Before upgrading to pytorch 0.4, I used to be able to run inference on hundreds of 2D images, concatenate them on GPU, and then move on to the next stage of my pipeline. With the 0.4 version, I run into “cuda runtime error (2) : out of memory at…”, so I had to modify my code. Just not sure if this is the most efficient way of doing it. Here is a description and snippets of the code for inference, before and after pytorch 0.4 (I was on pytorch 0.3.1 before).

CUDA/cuDNN installed: 9.0/7.0.5

Code Desc: Iterate through the slices of a 3D CT volume, run prediction for semantic segmentation, append predictions to a list, concatenate preds to create a volume.

pytorch 0.3.1

ct.shape # (382, 320, 320, 3)
pred = []
for idx, sl in tqdm(enumerate(ct), total=ct.shape[0]):
    tensor = torch.unsqueeze(torch.from_numpy(sl.transpose(2,0,1)), 0)
    pred.append(model(Variable(tensor.cuda(), volatile=True)))
vol_pred = torch.cat(pred, 0)

pytorch 0.4

ct.shape # (382, 320, 320, 3)
pred = []
for idx, sl in tqdm(enumerate(ct), total=ct.shape[0]):
    tensor = torch.unsqueeze(torch.from_numpy(sl.transpose(2,0,1)), 0)
    raw_pred = model(Variable(tensor.cuda(), requires_grad=False))
    pred.append(raw_pred.data.cpu())
vol_pred = torch.cat(pred, 0)

You want wrap everything into with torch.no_grad(): for pytorch 0.4.

Best regards

Thomas

Thank you!
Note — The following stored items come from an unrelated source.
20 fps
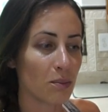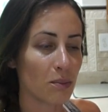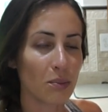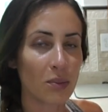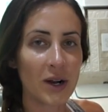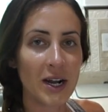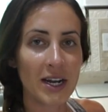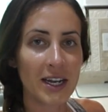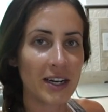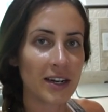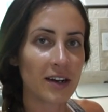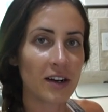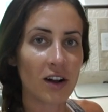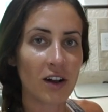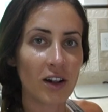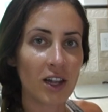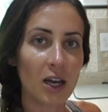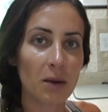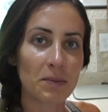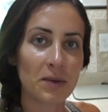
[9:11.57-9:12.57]
breaking it
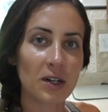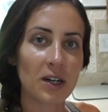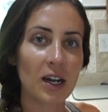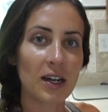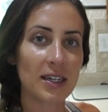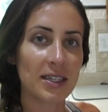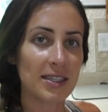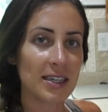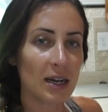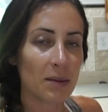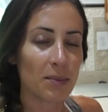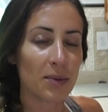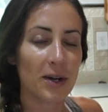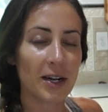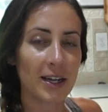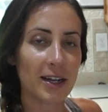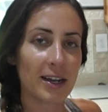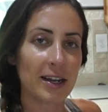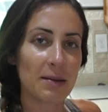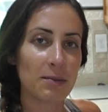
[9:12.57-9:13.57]
all up. It's not
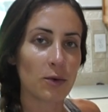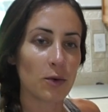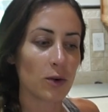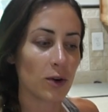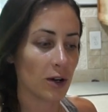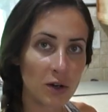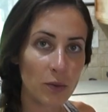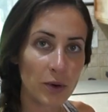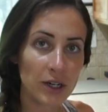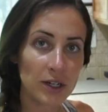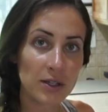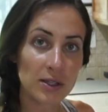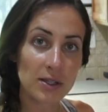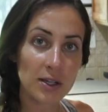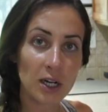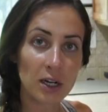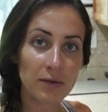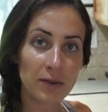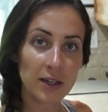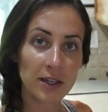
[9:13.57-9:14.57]
pretty anymore. You want to
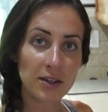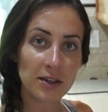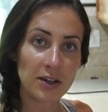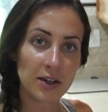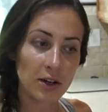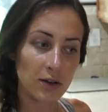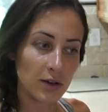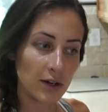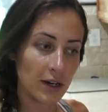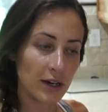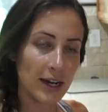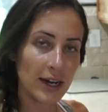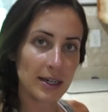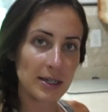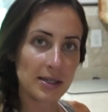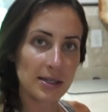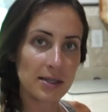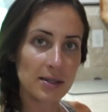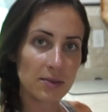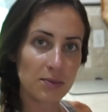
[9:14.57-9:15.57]
serve it, you know, in a
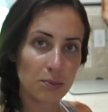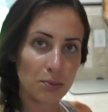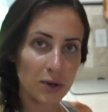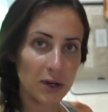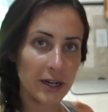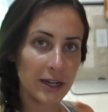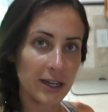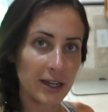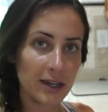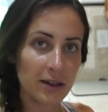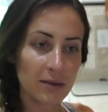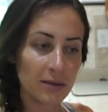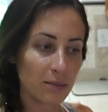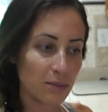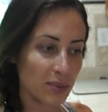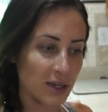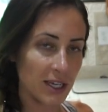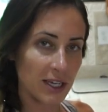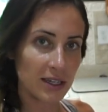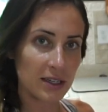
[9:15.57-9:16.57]
nice, pretty
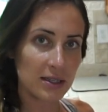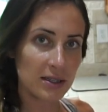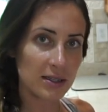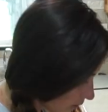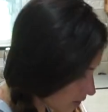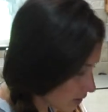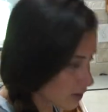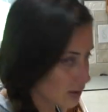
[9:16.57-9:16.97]
piece.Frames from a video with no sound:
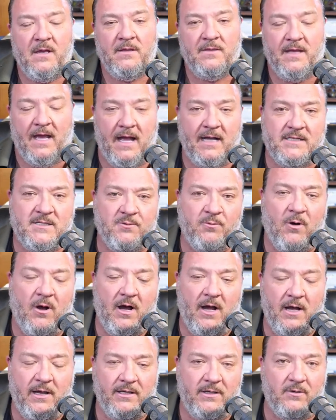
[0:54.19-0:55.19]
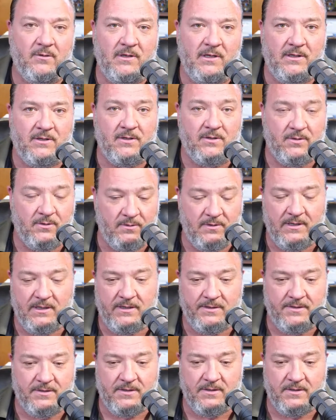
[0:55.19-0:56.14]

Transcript: That's why you need to do this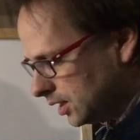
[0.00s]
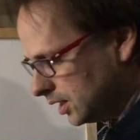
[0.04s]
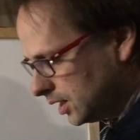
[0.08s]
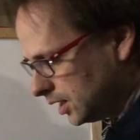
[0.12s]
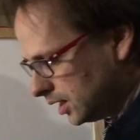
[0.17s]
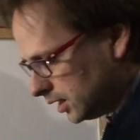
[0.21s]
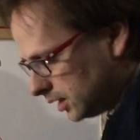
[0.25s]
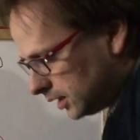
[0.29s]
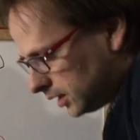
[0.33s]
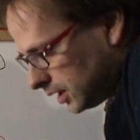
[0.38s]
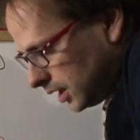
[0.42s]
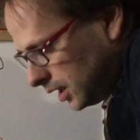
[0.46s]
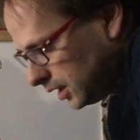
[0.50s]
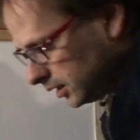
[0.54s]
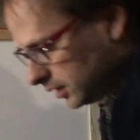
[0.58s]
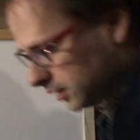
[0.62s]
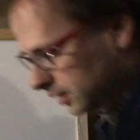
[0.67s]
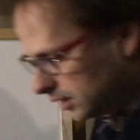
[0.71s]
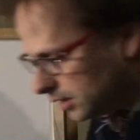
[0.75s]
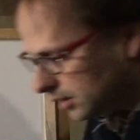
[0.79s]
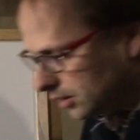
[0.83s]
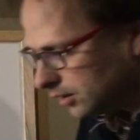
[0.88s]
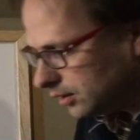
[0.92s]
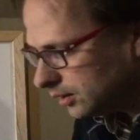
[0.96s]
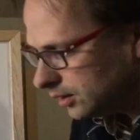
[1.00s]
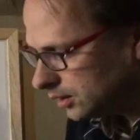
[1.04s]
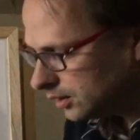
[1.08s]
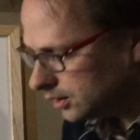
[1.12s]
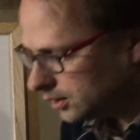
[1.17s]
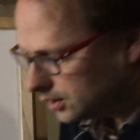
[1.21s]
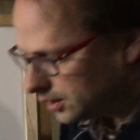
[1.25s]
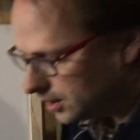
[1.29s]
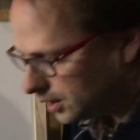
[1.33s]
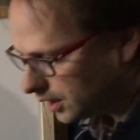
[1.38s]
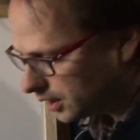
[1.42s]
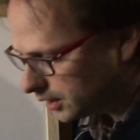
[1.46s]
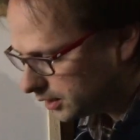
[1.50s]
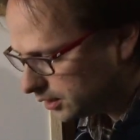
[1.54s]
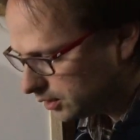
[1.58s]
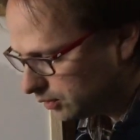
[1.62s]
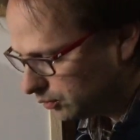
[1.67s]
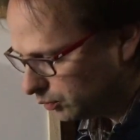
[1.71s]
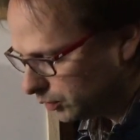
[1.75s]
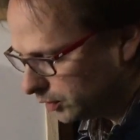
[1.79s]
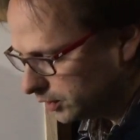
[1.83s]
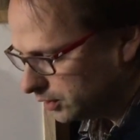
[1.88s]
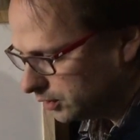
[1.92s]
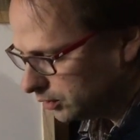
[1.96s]
And again here, I
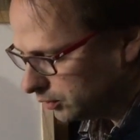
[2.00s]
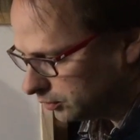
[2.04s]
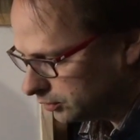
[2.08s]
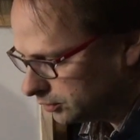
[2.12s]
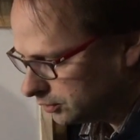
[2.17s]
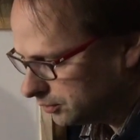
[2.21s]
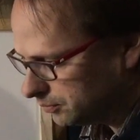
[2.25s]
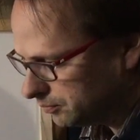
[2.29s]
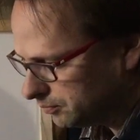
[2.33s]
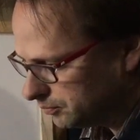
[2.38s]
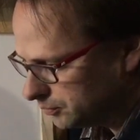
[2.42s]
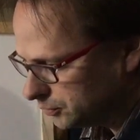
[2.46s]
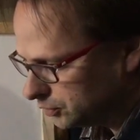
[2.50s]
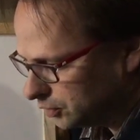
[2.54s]
can reduce.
This is the call I make now:

with torch.no_grad():
    pred = []
    for idx, sl in tqdm(enumerate(ct), total=ct.shape[0]):
        tensor = torch.unsqueeze(torch.from_numpy(sl.transpose(2,0,1)), 0)
        pred.append(model(Variable(tensor.cuda())))
    vol_pred = torch.cat(pred, 0)